Notre approche pourrait également offrir un gain de temps et de coût pour répondre à certaines questions importantes du secteur. Les modèles que nous avons internalisés et adaptés aux compléments alimentaires permettent de simuler la digestion de différentes formes galéniques (gummies, gélules, etc.) lors de différents scénarios de prise (à jeun ou lors d’un repas). S’ils ne permettent évidemment pas de prédire directement l’efficacité d’une forme galénique ou les meilleures conditions de consommation, ils fournissent des premières tendances sur la façon dont un ingrédient est digéré selon les conditions de départ. Ces résultats peuvent ensuite être utilisés pour mieux concevoir et cibler les études cliniques, en testant d’abord différentes hypothèses au laboratoire, puis en orientant les essais chez l’humain vers les pistes les plus prometteuses. C’est une manière pour l’industrie de gagner du temps, réduire les coûts, et éviter de lancer des études complexes sans indications préalables.
Que représente pour vous ce prix de thèse ?

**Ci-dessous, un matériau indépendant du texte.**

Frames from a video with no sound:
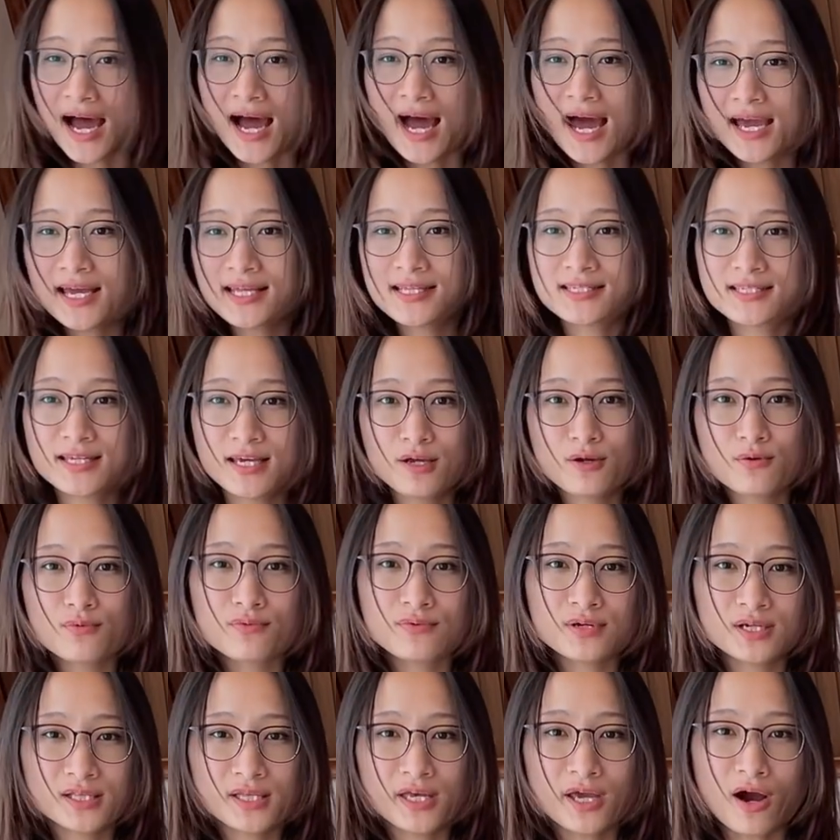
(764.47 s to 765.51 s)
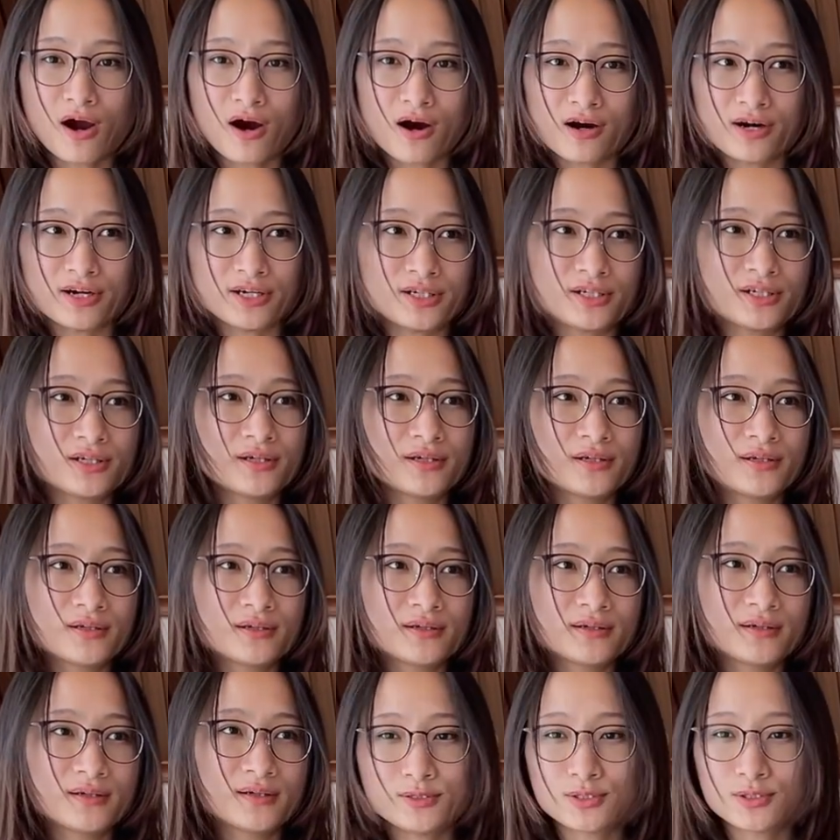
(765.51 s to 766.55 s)
I dig really hard
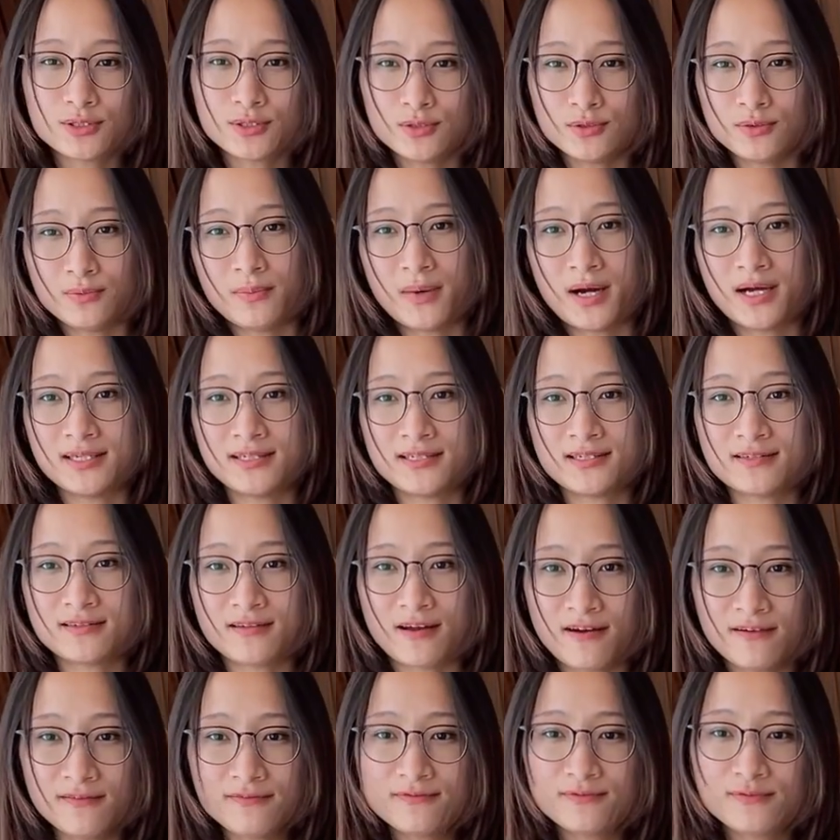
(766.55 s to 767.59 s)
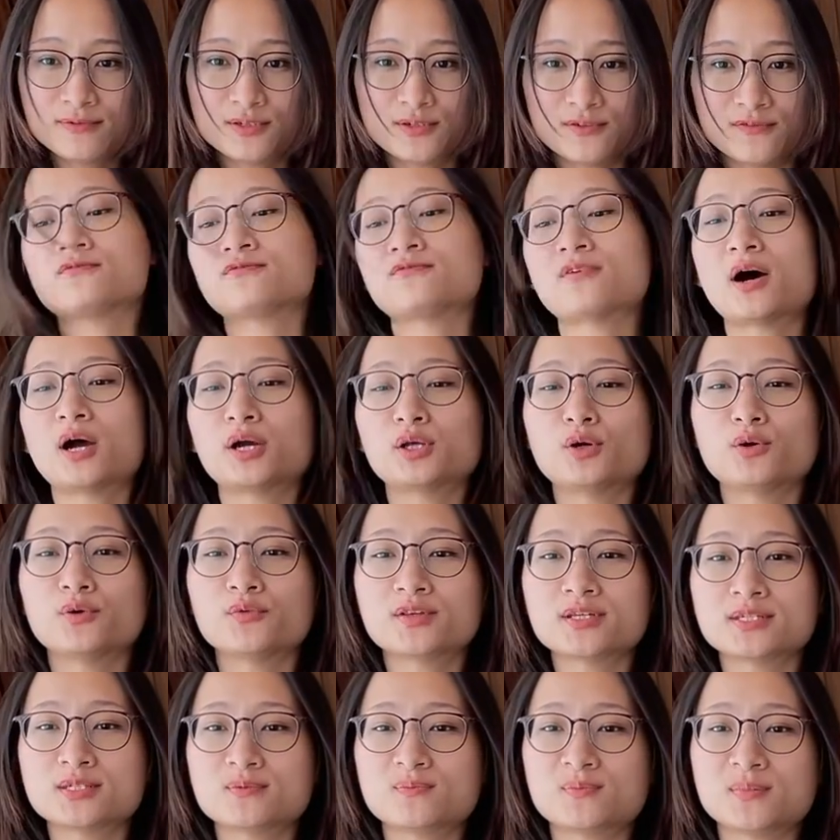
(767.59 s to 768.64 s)
into my stuff to find
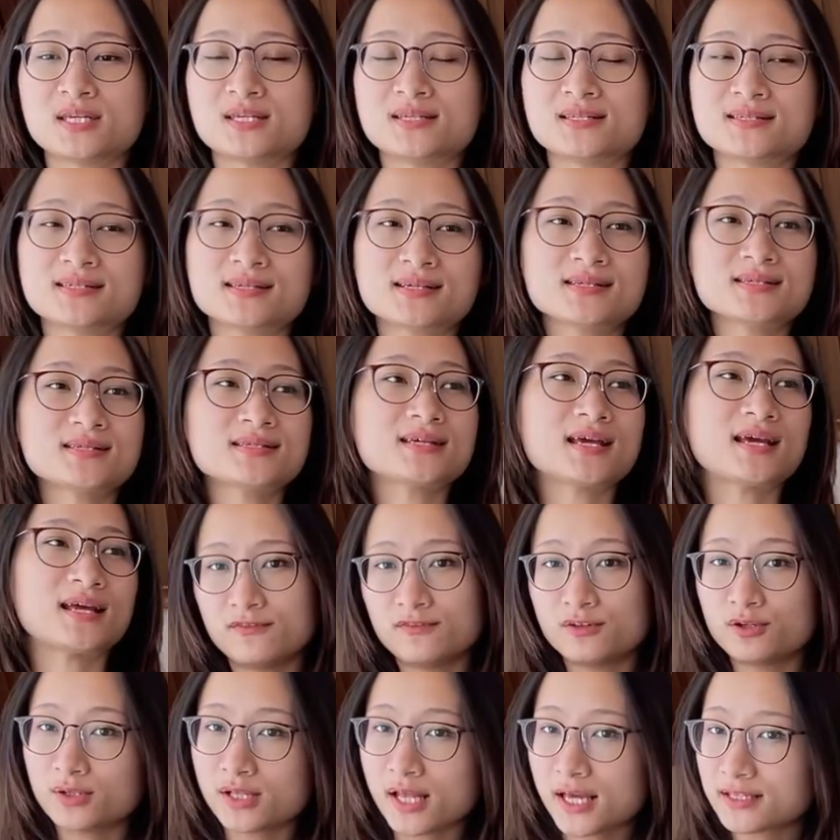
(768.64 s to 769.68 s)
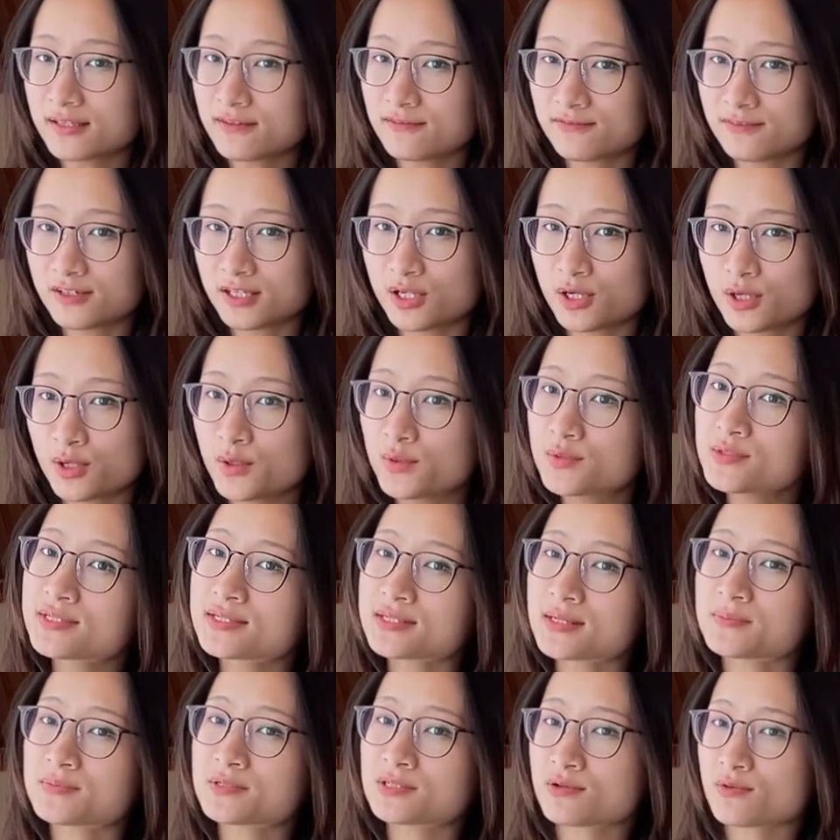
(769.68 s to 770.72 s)
all these pieces. And if you like the video,
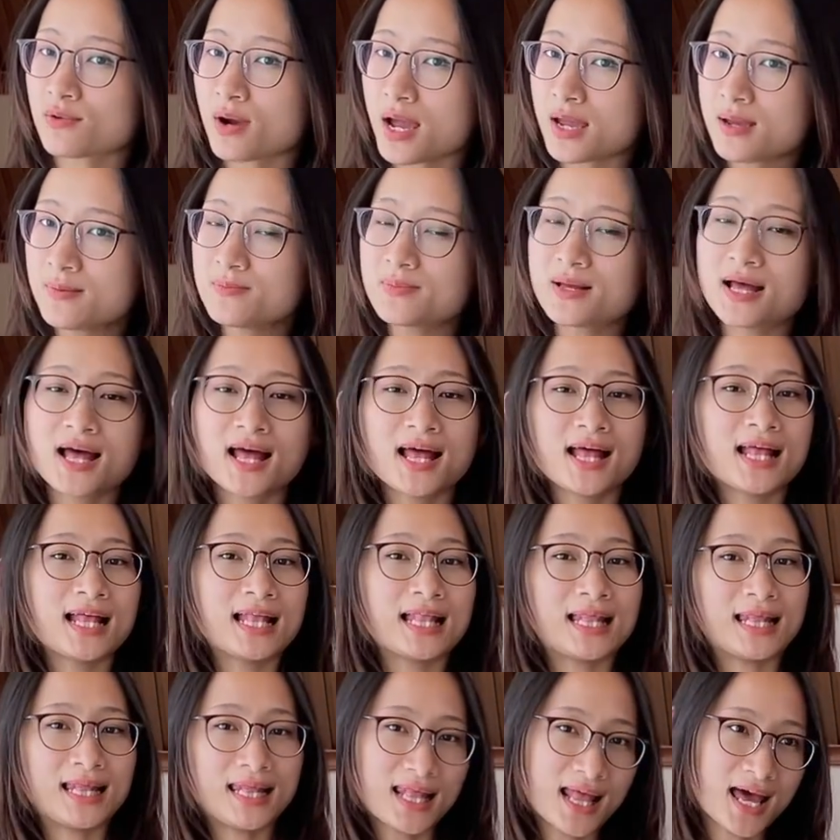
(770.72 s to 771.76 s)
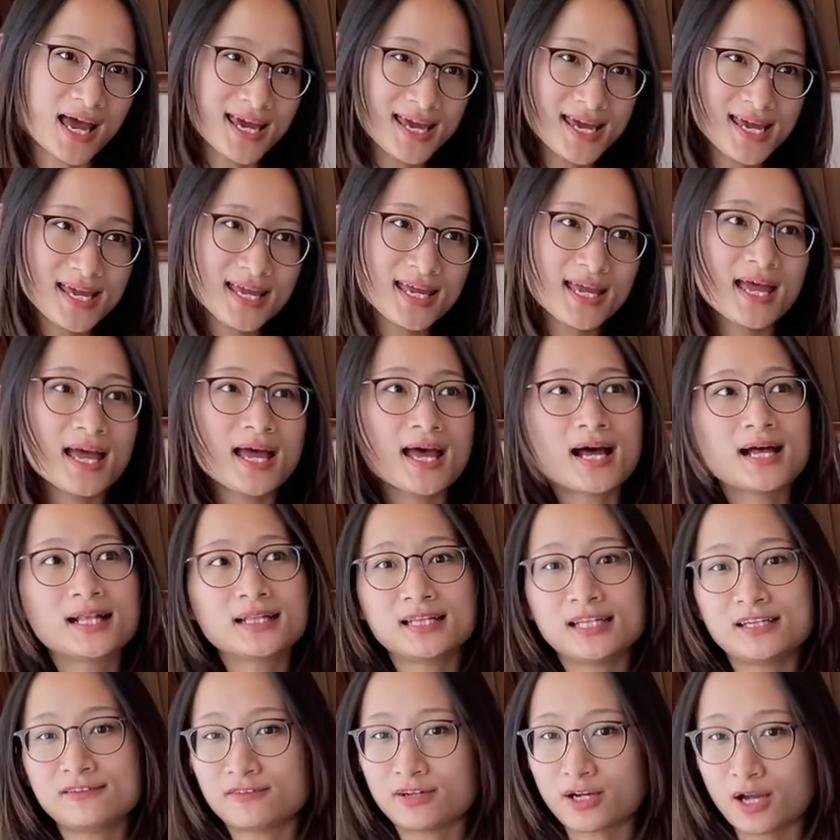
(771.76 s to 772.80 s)
subscribe, like,
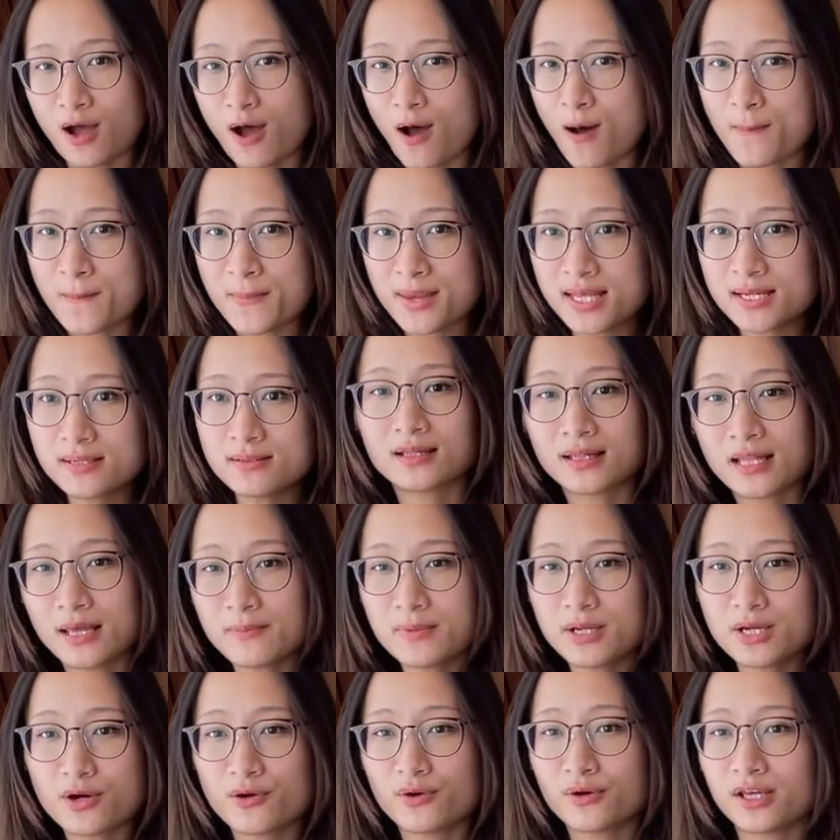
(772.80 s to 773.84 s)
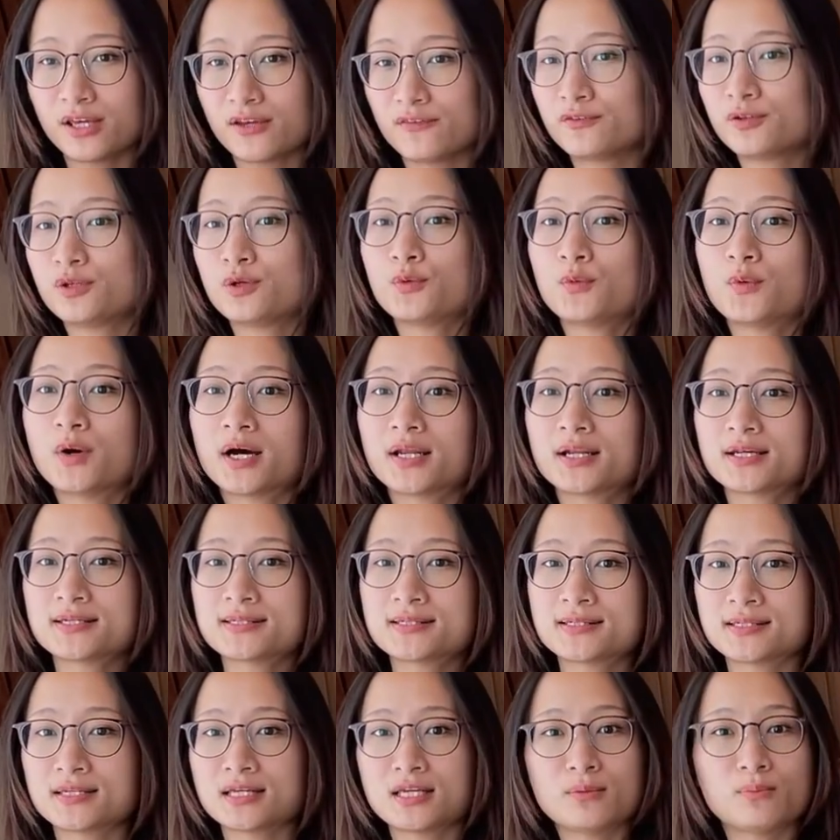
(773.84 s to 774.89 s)
leave a comment. Let me know if you want
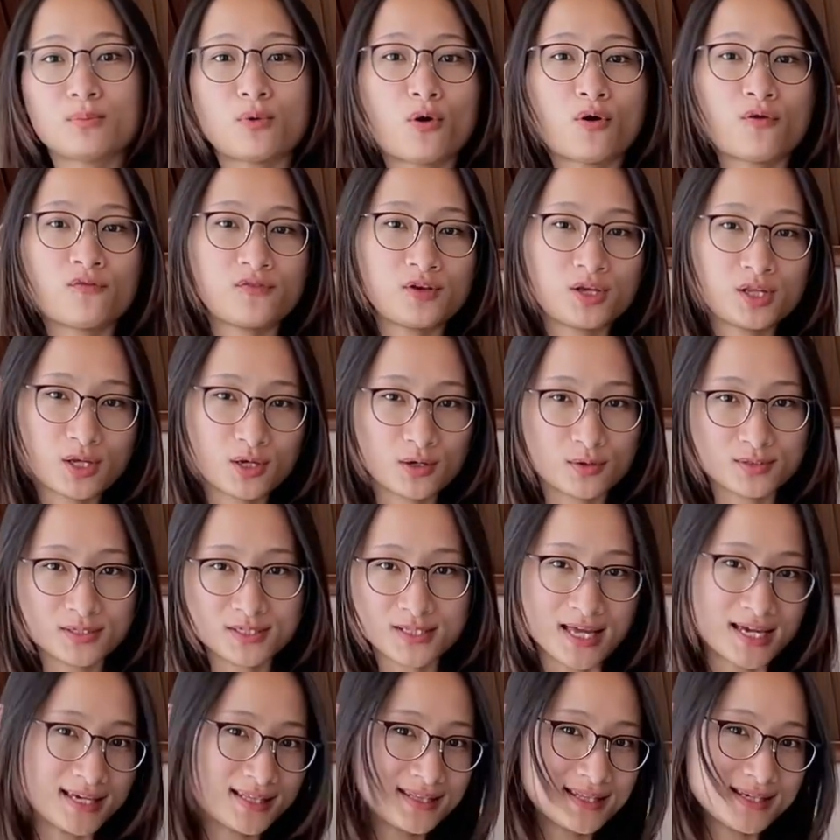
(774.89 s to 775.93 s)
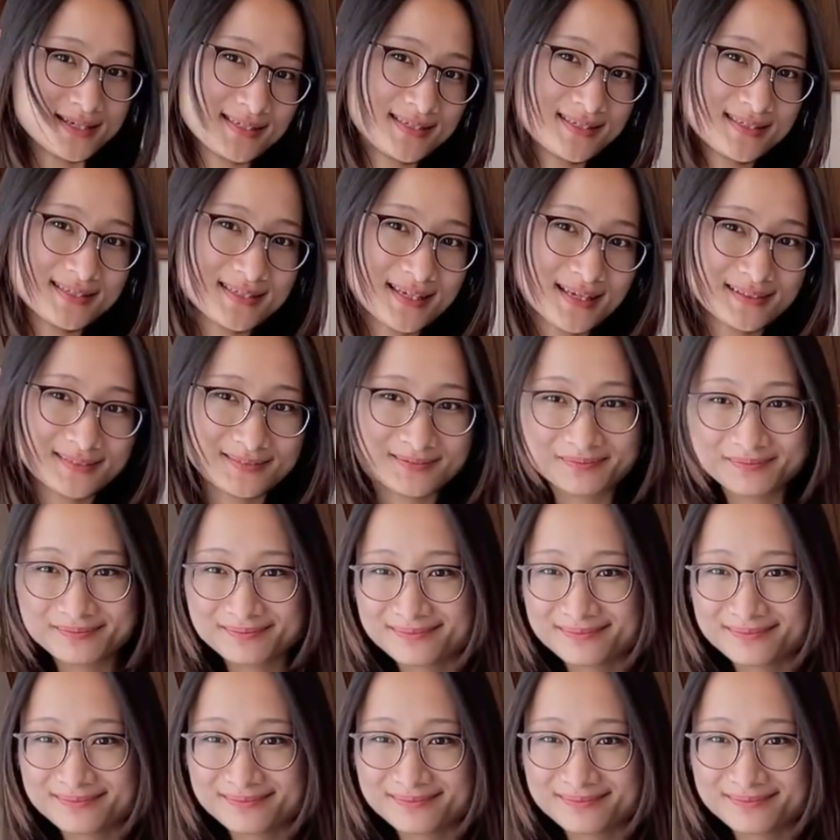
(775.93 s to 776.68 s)
to see more videos like this.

Ce prix de thèse est une véritable reconnaissance de mes travaux et un encouragement pour la suite. Il renforce ma légitimité scientifique et ma visibilité au sein des communautés de la nutrition et des compléments alimentaires. Être distinguée par la SFN et le Synadiet, deux institutions de référence reconnues pour leurs valeurs, leur exigence et leur engagement scientifique, est un honneur et une réelle force pour la suite de ma carrière.
Ce prix vient aussi récompenser trois années de travail intense. Il me rappelle à quel point la persévérance finit par payer et que tous les efforts consentis (les heures passées au laboratoire, les doutes, les remises en question, …) en valaient la peine.
Je considère également cette distinction et cette reconnaissance extérieure comme une opportunité de renforcer ma confiance en moi.
Quels conseils donneriez-vous à un jeune chercheur ?
Mon premier conseil serait de ne jamais baisser les bras. Une carrière scientifique comporte des hauts et des bas, et il est normal que les résultats positifs mettent parfois du temps à arriver. Mais lorsqu’ils arrivent, la satisfaction est d’autant plus grande.
Mon deuxième conseil est de travailler pour soi et de s’écouter. On entend souvent qu’une thèse exige de travailler le week-end ou de longues heures chaque jour, mais chaque thèse et chaque personne sont différentes. Il est important de trouver son rythme et son équilibre. Écoutez votre corps et votre tête : la thèse est un marathon, pas un sprint. Trois ans passent vite, alors ne perdez pas de temps inutilement, mais ne vous épuisez pas non plus. L’essentiel est de ne pas avoir de regrets.
Enfin, préservez votre vie en dehors du laboratoire. Ayez une activité qui vous permette de vous vider la tête et de vous évader : sport, culture, loisir créatif… peu importe, l’important est de trouver un refuge pour rester épanoui et motivé.